▸ **Work order**
Every record below is to be retyped exactly, with any pictures left out.

Dataset entries
==*==
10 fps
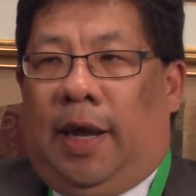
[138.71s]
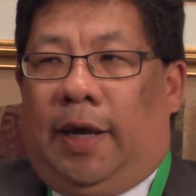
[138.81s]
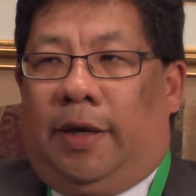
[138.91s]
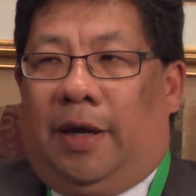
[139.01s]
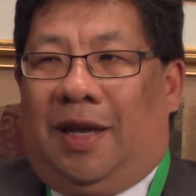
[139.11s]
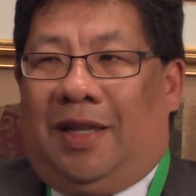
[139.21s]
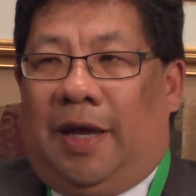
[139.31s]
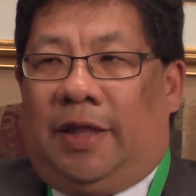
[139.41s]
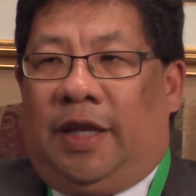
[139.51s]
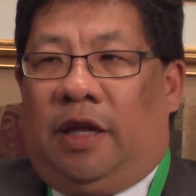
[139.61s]
And I,
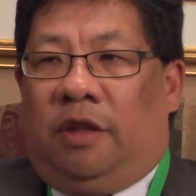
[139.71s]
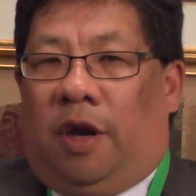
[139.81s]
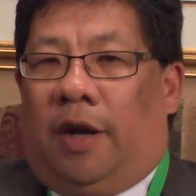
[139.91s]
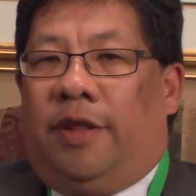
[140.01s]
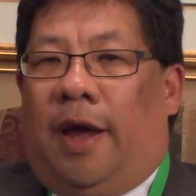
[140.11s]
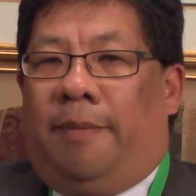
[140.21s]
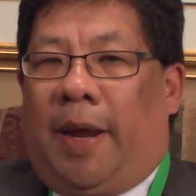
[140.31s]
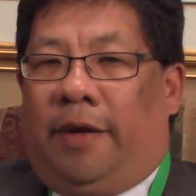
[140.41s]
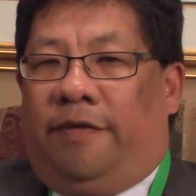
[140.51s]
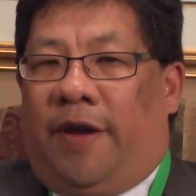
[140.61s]
I, think a lot of that
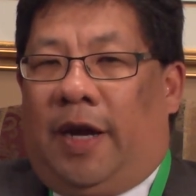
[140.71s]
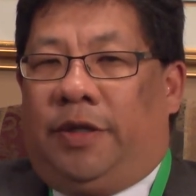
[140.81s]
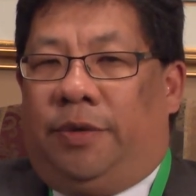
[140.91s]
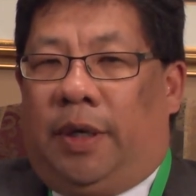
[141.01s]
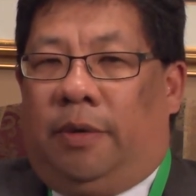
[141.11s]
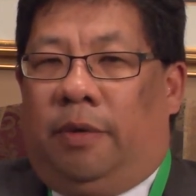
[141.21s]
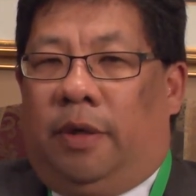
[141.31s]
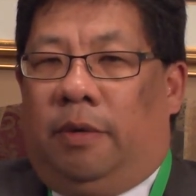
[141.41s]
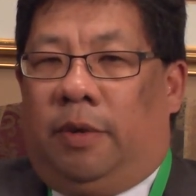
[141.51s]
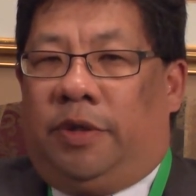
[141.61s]
manufacturing
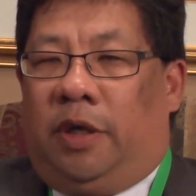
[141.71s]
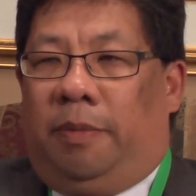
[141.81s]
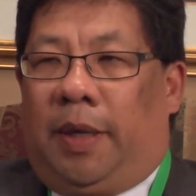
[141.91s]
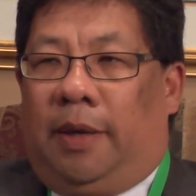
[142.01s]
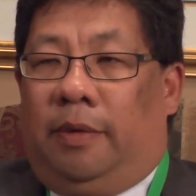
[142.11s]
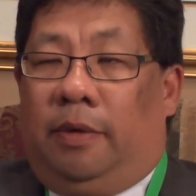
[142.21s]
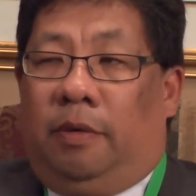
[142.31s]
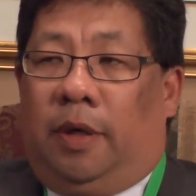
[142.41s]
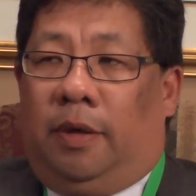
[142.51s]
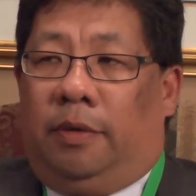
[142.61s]
will, will, still be,
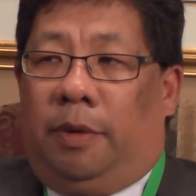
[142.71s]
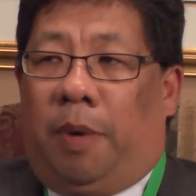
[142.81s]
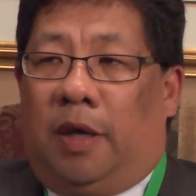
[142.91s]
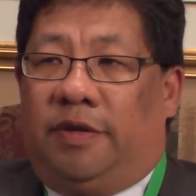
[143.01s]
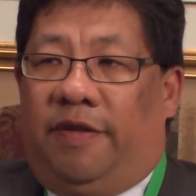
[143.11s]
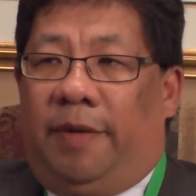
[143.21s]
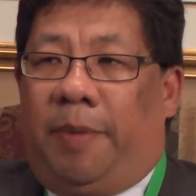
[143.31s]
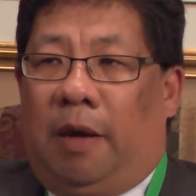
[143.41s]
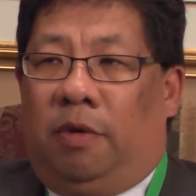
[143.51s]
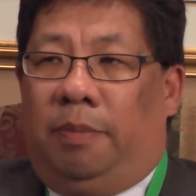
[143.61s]
well, the positive
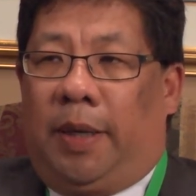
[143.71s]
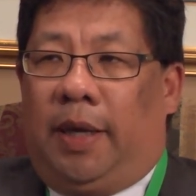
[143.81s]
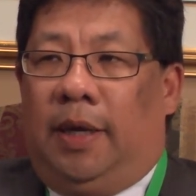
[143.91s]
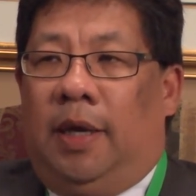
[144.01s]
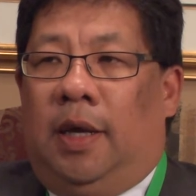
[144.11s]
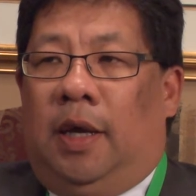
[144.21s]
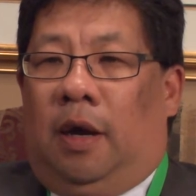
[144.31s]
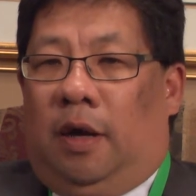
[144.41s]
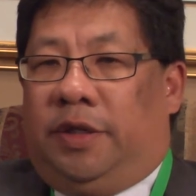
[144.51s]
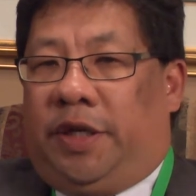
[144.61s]
impact will be
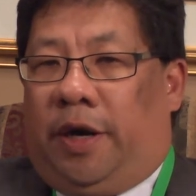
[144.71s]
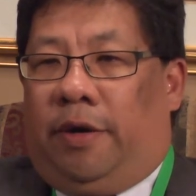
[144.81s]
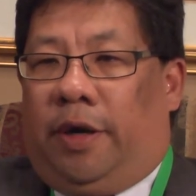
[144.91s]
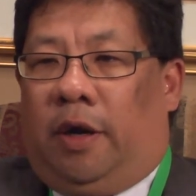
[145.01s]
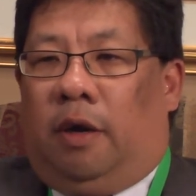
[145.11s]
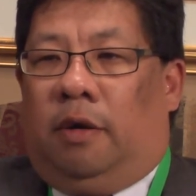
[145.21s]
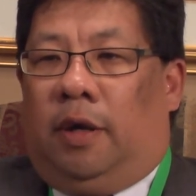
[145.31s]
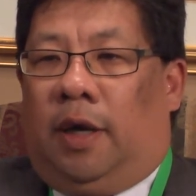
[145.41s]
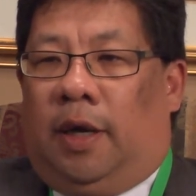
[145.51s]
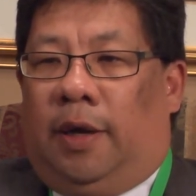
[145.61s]
Ontario,
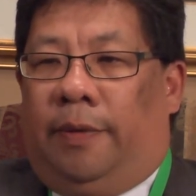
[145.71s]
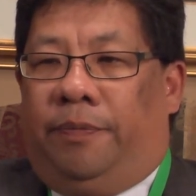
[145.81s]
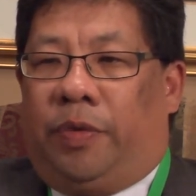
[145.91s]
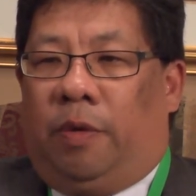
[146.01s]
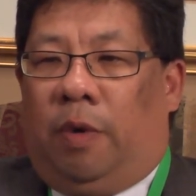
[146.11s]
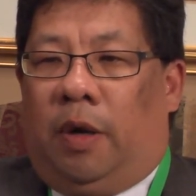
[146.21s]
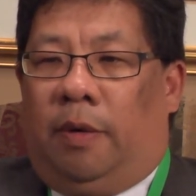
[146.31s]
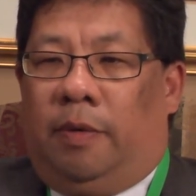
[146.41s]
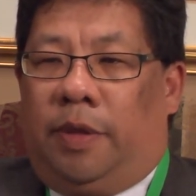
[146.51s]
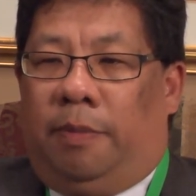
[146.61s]
um,
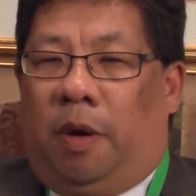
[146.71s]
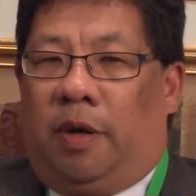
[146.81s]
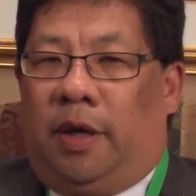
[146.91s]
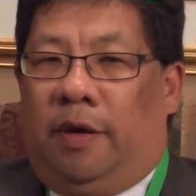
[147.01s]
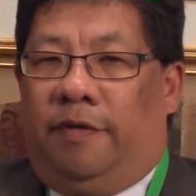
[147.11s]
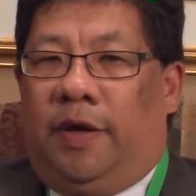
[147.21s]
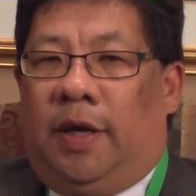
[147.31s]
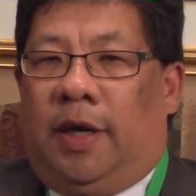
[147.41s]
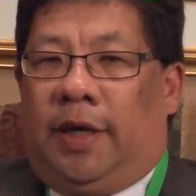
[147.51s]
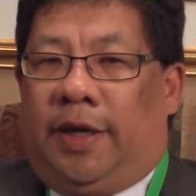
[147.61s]
where the bulk of
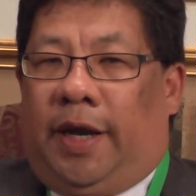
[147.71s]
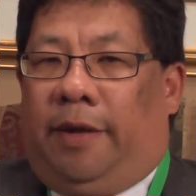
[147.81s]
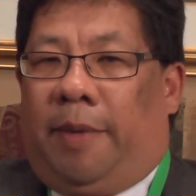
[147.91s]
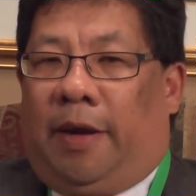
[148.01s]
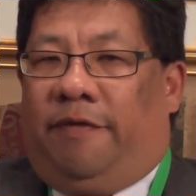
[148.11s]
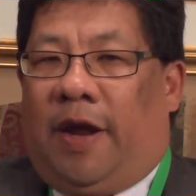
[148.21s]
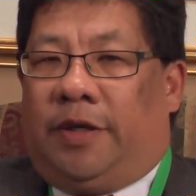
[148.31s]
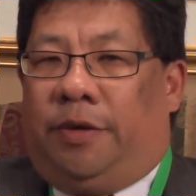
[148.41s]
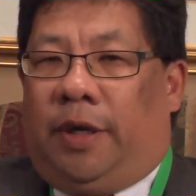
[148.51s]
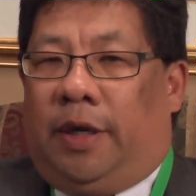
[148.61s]
Canadian
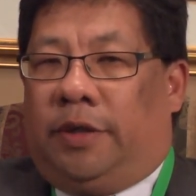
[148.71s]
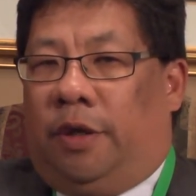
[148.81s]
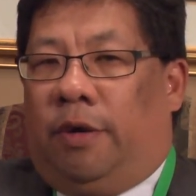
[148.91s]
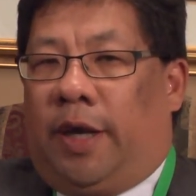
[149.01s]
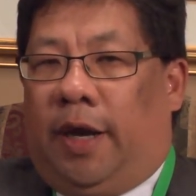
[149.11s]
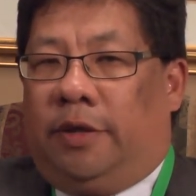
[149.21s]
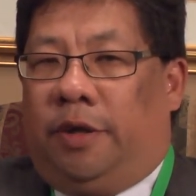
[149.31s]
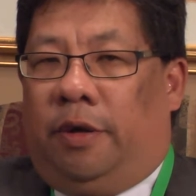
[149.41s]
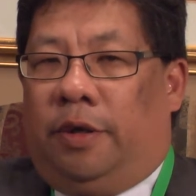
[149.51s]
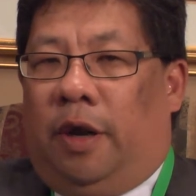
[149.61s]
manufacturing is located.
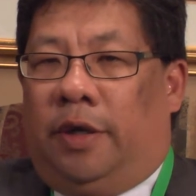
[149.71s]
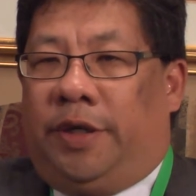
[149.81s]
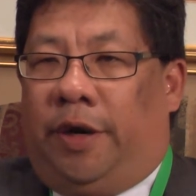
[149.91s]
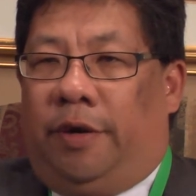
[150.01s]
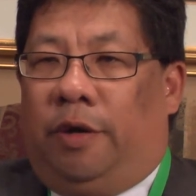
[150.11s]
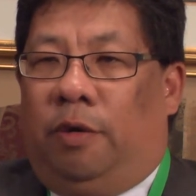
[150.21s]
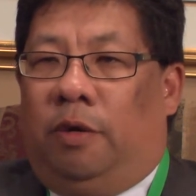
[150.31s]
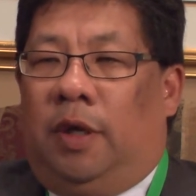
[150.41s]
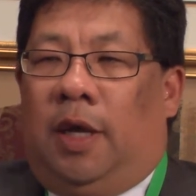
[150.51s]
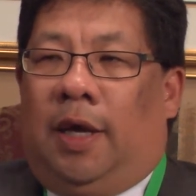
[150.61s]
So
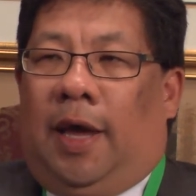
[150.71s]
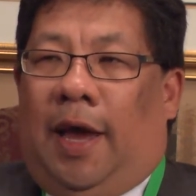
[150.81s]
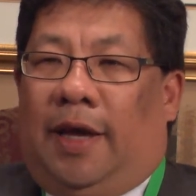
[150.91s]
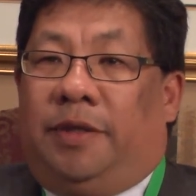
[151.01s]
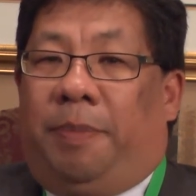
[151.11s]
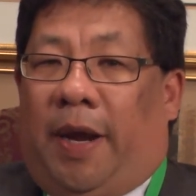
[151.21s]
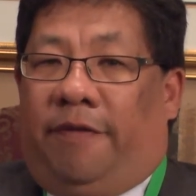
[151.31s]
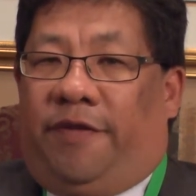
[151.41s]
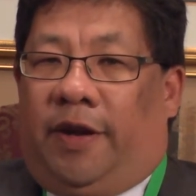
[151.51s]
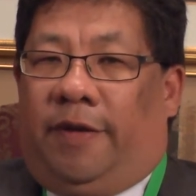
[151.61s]
Ontario has
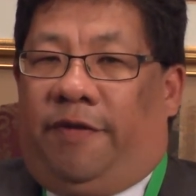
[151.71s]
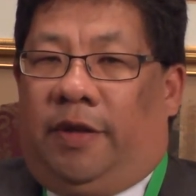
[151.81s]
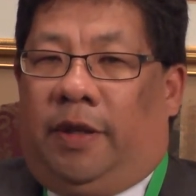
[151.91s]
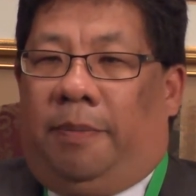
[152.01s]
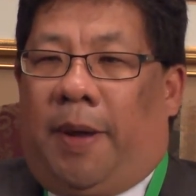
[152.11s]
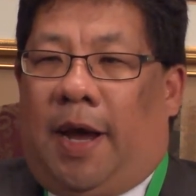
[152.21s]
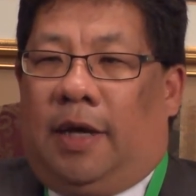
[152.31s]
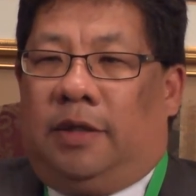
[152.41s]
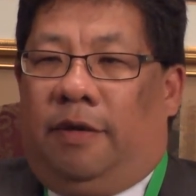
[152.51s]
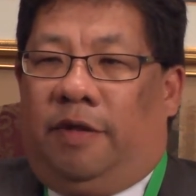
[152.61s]
benefited in the
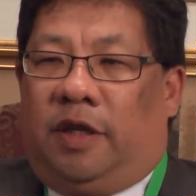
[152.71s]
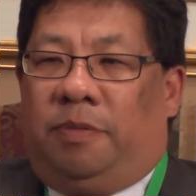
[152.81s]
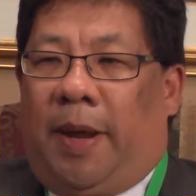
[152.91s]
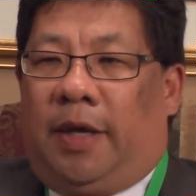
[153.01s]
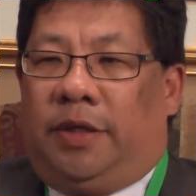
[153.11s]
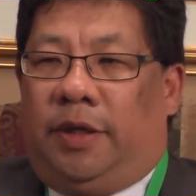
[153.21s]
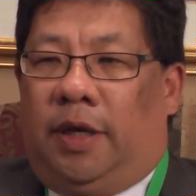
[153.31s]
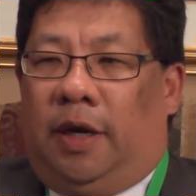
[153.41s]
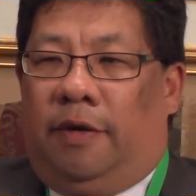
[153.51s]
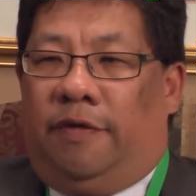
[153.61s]
past of the
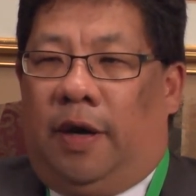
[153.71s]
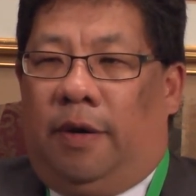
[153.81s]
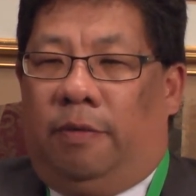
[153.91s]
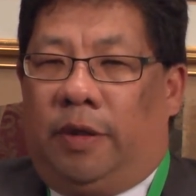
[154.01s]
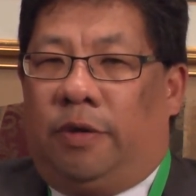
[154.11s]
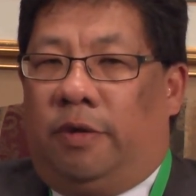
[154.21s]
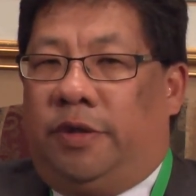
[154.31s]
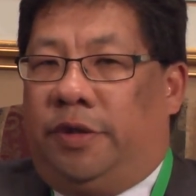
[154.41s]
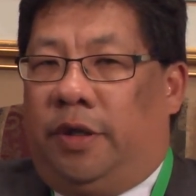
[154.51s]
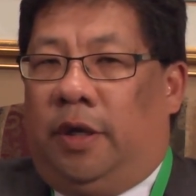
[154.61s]
expansion of uh,
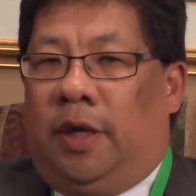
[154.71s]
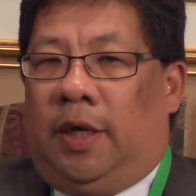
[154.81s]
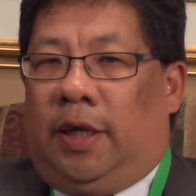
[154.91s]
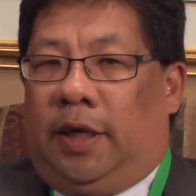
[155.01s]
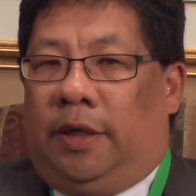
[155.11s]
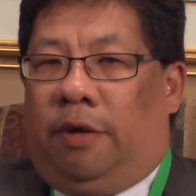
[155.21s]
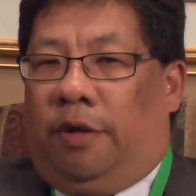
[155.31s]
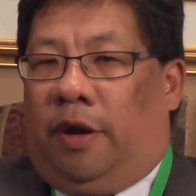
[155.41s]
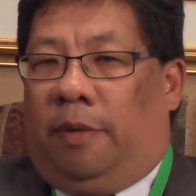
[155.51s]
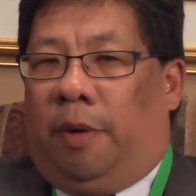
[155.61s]
resources in
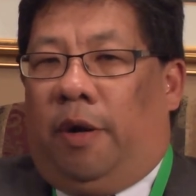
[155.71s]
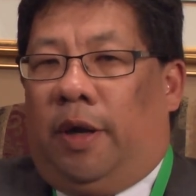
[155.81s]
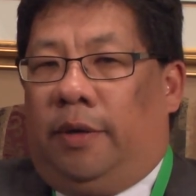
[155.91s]
northern Alberta.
==*==
▸ **Response box**
10 fps
[138.71s]
[138.81s]
[138.91s]
[139.01s]
[139.11s]
[139.21s]
[139.31s]
[139.41s]
[139.51s]
[139.61s]
And I,
[139.71s]
[139.81s]
[139.91s]
[140.01s]
[140.11s]
[140.21s]
[140.31s]
[140.41s]
[140.51s]
[140.61s]
I, think a lot of that
[140.71s]
[140.81s]
[140.91s]
[141.01s]
[141.11s]
[141.21s]
[141.31s]
[141.41s]
[141.51s]
[141.61s]
manufacturing
[141.71s]
[141.81s]
[141.91s]
[142.01s]
[142.11s]
[142.21s]
[142.31s]
[142.41s]
[142.51s]
[142.61s]
will, will, still be,
[142.71s]
[142.81s]
[142.91s]
[143.01s]
[143.11s]
[143.21s]
[143.31s]
[143.41s]
[143.51s]
[143.61s]
well, the positive
[143.71s]
[143.81s]
[143.91s]
[144.01s]
[144.11s]
[144.21s]
[144.31s]
[144.41s]
[144.51s]
[144.61s]
impact will be
[144.71s]
[144.81s]
[144.91s]
[145.01s]
[145.11s]
[145.21s]
[145.31s]
[145.41s]
[145.51s]
[145.61s]
Ontario,
[145.71s]
[145.81s]
[145.91s]
[146.01s]
[146.11s]
[146.21s]
[146.31s]
[146.41s]
[146.51s]
[146.61s]
um,
[146.71s]
[146.81s]
[146.91s]
[147.01s]
[147.11s]
[147.21s]
[147.31s]
[147.41s]
[147.51s]
[147.61s]
where the bulk of
[147.71s]
[147.81s]
[147.91s]
[148.01s]
[148.11s]
[148.21s]
[148.31s]
[148.41s]
[148.51s]
[148.61s]
Canadian
[148.71s]
[148.81s]
[148.91s]
[149.01s]
[149.11s]
[149.21s]
[149.31s]
[149.41s]
[149.51s]
[149.61s]
manufacturing is located.
[149.71s]
[149.81s]
[149.91s]
[150.01s]
[150.11s]
[150.21s]
[150.31s]
[150.41s]
[150.51s]
[150.61s]
So
[150.71s]
[150.81s]
[150.91s]
[151.01s]
[151.11s]
[151.21s]
[151.31s]
[151.41s]
[151.51s]
[151.61s]
Ontario has
[151.71s]
[151.81s]
[151.91s]
[152.01s]
[152.11s]
[152.21s]
[152.31s]
[152.41s]
[152.51s]
[152.61s]
benefited in the
[152.71s]
[152.81s]
[152.91s]
[153.01s]
[153.11s]
[153.21s]
[153.31s]
[153.41s]
[153.51s]
[153.61s]
past of the
[153.71s]
[153.81s]
[153.91s]
[154.01s]
[154.11s]
[154.21s]
[154.31s]
[154.41s]
[154.51s]
[154.61s]
expansion of uh,
[154.71s]
[154.81s]
[154.91s]
[155.01s]
[155.11s]
[155.21s]
[155.31s]
[155.41s]
[155.51s]
[155.61s]
resources in
[155.71s]
[155.81s]
[155.91s]
northern Alberta.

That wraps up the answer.